Sunday, September 13, 2009

St Paul IRV tasting parties: "you might end up drinking some swill you never voted for"

If you thought that the comparison of instant runoff voting to choosing an ice cream flavor or a candy bar was dumb, how about "tasting parties"? Restaraunts in St. Paul Minnesota are hosting "tasting parties" to help "educate" and promote instant runoff voting. Diners are voters and menu items are to be ranked. This is to "help" St Paul voters who will decide this November whether to adopt IRV or not. But Joe Soucheray, a writer for the Pioneer Press joins in the IRV/tasting parties game and plays it all the way out. This is a sort of - be careful what you wish for scenario:

Joe Soucheray: Instant runoff voting promises instant headaches
By Joe Soucheray Updated: 09/12/2009

As it continues to be a solution for which there is no problem, a couple of restaurants, I was reading the other day, have decided to get into the instant runoff voting business. Diners, or drinkers, at the establishments that cheerfully allowed themselves to be duped into promoting IRV, will rank their favorite meals or beers.

At the Happy Gnome on Selby Avenue, for example, a great beer outpost, customers will be asked to rank their favorite beers. I guess you can sit there and get sloshed while you make checkmarks alongside your favorite import or boutique brew. But if it worked like IRV, you might end up drinking some swill you never voted for.

Same with the restaurants that are participating. The diners at the Coffee News Cafe on Grand Avenue, for example, will rank the omelets the restaurant features. That's great. But, again, if it works like IRV, you might be trying to feed the winner to a dog under the table.

Instant runoff voting is the desire of something called FairVote Minnesota, the title alone implying that voting is somehow not fair. To whom? The candidates? And if so, what obligation does a citizen have to see fairness imparted to somebody who wants to run for office.
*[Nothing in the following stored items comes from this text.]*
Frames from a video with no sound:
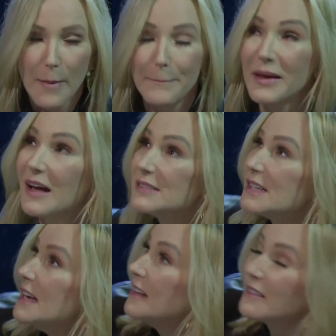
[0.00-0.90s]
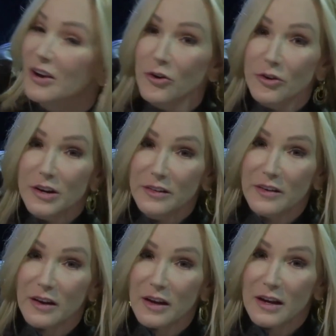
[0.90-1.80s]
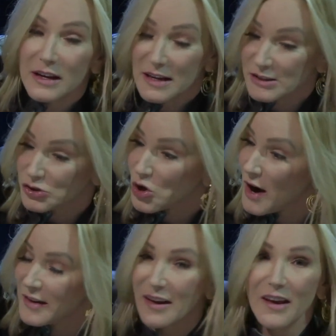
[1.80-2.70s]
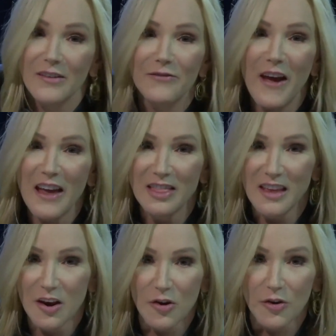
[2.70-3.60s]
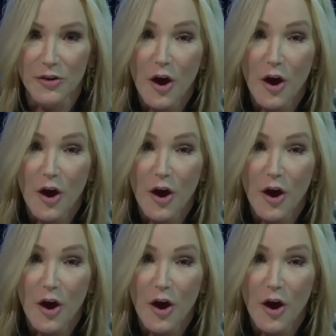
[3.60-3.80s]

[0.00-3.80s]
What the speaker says: because eternity is trying to invade the earth.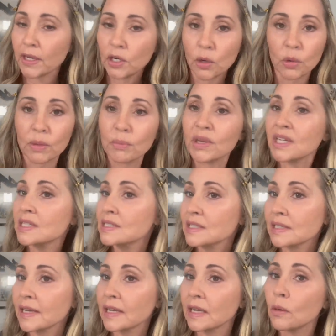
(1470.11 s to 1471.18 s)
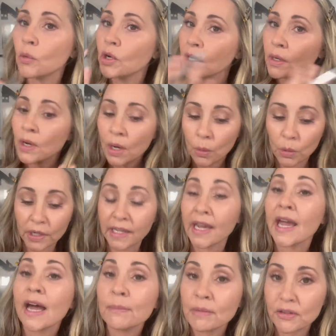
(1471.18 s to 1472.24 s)
No, we're pixelating, we're we're
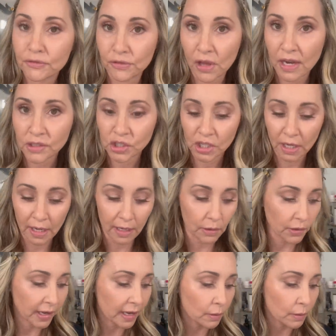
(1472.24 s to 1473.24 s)
camouflaging it, okay?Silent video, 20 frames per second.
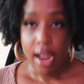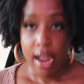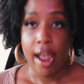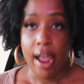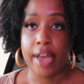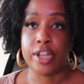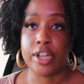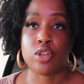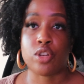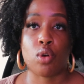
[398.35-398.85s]

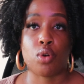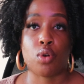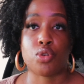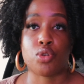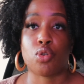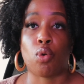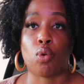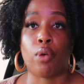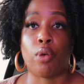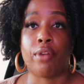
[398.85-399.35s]
and it's
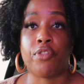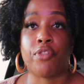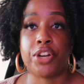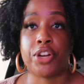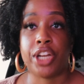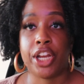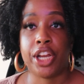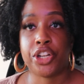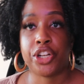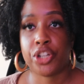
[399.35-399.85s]
also great for
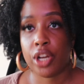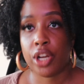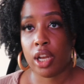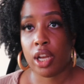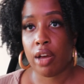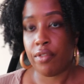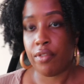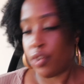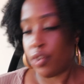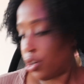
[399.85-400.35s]
nature
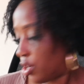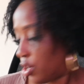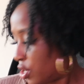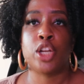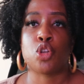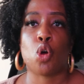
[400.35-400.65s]
lovers.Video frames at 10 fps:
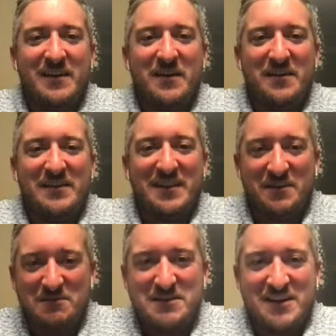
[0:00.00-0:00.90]
Oh,
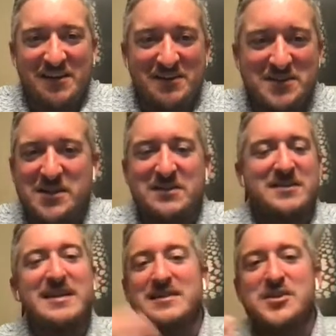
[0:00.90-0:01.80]
there we go. She
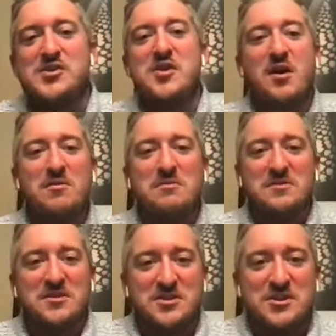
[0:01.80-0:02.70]
knows.
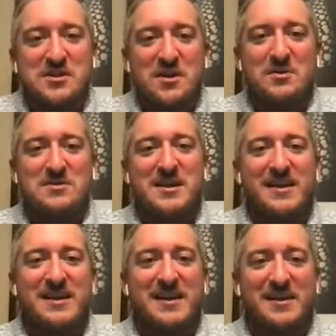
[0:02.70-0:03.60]
She knows San
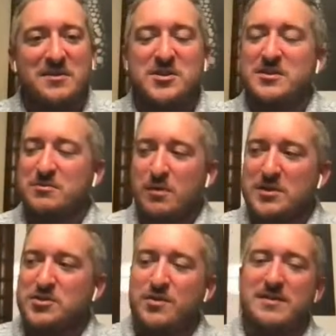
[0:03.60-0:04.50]
Diego. She went
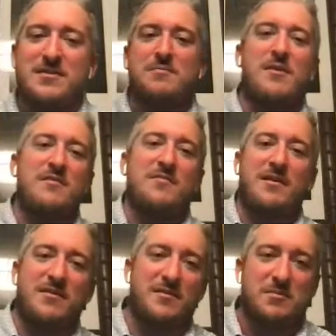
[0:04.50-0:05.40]
straight to the
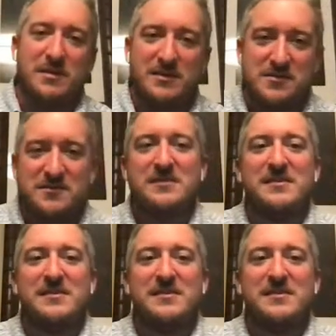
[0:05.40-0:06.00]
bonfire on the beach.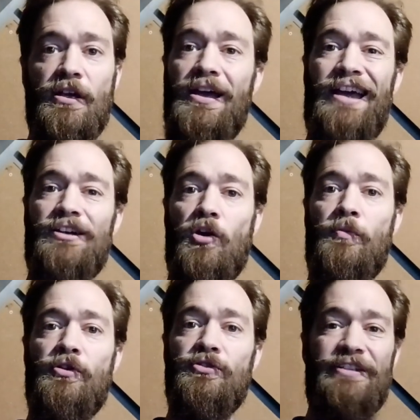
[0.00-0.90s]
and co
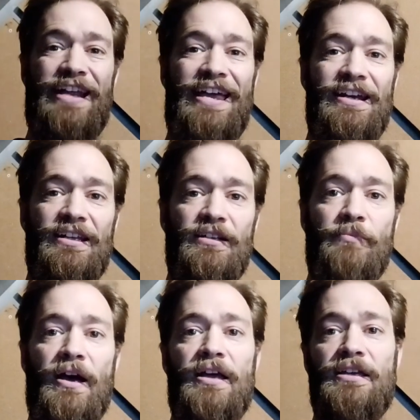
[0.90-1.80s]
produced and edited
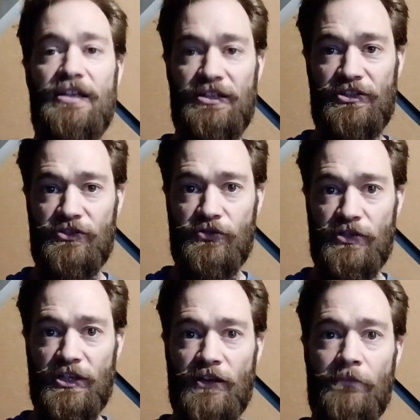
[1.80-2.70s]
by Hina
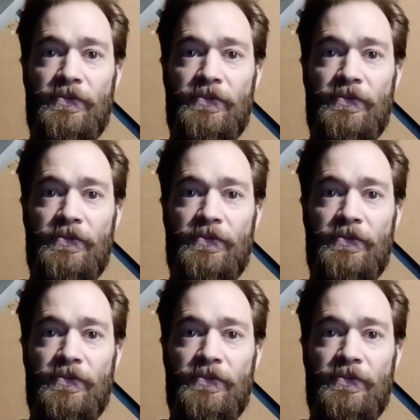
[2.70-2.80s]
Suzuki.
As I understand it — and this is going to be a challenge for me because of the ridiculously complicated mathematical equations — IRV requires that voters rank their candidates by preference. If no candidate receives a majority of first-choice votes, the candidate receiving the fewest first-choice votes is eliminated and the ballots that listed that candidate as the first choice are redistributed to their second-choice candidate. We keep playing eenie-meenie-miney-moe until somebody, artificially, gets a majority of votes. Huh?

Wait a minute. I've only begun my research into instant runoff voting and I plan to educate myself as thoroughly as possible, but I smell a large rat. I can deduce that just by the yards where IRV support signs are springing up. We have been sold, or are attempting to be sold, on the idea that voting is a rigorous, burdensome exercise that needs to be made easier or refined or more accommodating to more people. Well, we saw the results of that in the Coleman-Franken race where the debate over which absentee ballots to count threw the race into a court-storm of controversy and protracted recounts.

Beware the secretary of state or always-available activist group that wishes to make your life easier. They usually have something up their sleeves, like the promotion, through obfuscation, of more of their own kind.

Keep in mind we will be asked to vote on this Nov 3. I'll get the ballot question and print it one of these days soon. I have a feeling it will be a doozy. I have a feeling the ballot question alone will cause us to scratch our heads while we read it with our lips moving.

Proponents of the idea offer the incentive that it will eliminate the primary election. Why should the primary election be eliminated? Oh, I suppose because that requires somebody to get out on that extra occasion and vote. I've never missed a primary. That's when you weed out the stiffs and pretenders and two candidates are left standing to fight it out in the general election. Nothing could be simpler.

When it comes to the general election, I only want one vote. I don't want yours and I don't want your neighbor's and you shouldn't want mine, either. I win or lose. I can live with that. That's the way we do it in this country, or did, until we let develop the
everybody-must-get-a-ribbon mentality.

We still have transparency in our election system. We saw it muddled last November, but for the most part, we still have honesty and transparency, a winner and a loser.

Can you imagine a recount of an IRV-determined vote? And, by the way, how are the votes reassigned on the day of the election?

This is a rat that needs to be ferreted out.

Joe Soucheray can be reached at

Spread of IRV slowed when CA senate defeates AB 1121

Close call. The spread of the IRV virus was just slowed down a bit. The California State Senate just defeated a bill that would have made it easier to spread instant runoff voting across the state. The bill was narrowly defeated. Hopefully lawmakers will learn more about the drawbacks of instant runoff voting before the IRV-whack-a-mole game starts up again for next legislative session.
California Senate Defeats IRV Bill by One Vote

September 10th, 2009

On September 10, the California Senate voted 20 in favor, 19 against, on AB 1121. California bills can’t pass unless they receive 21 votes in the 40-member State Senate, so the bill failed. It allows 10 non-charter cities or counties to use Instant Runoff Voting for their own elections.

There are many other ways to have meaningful participation of third parties without the drawbacks and complications of instant runoff voting.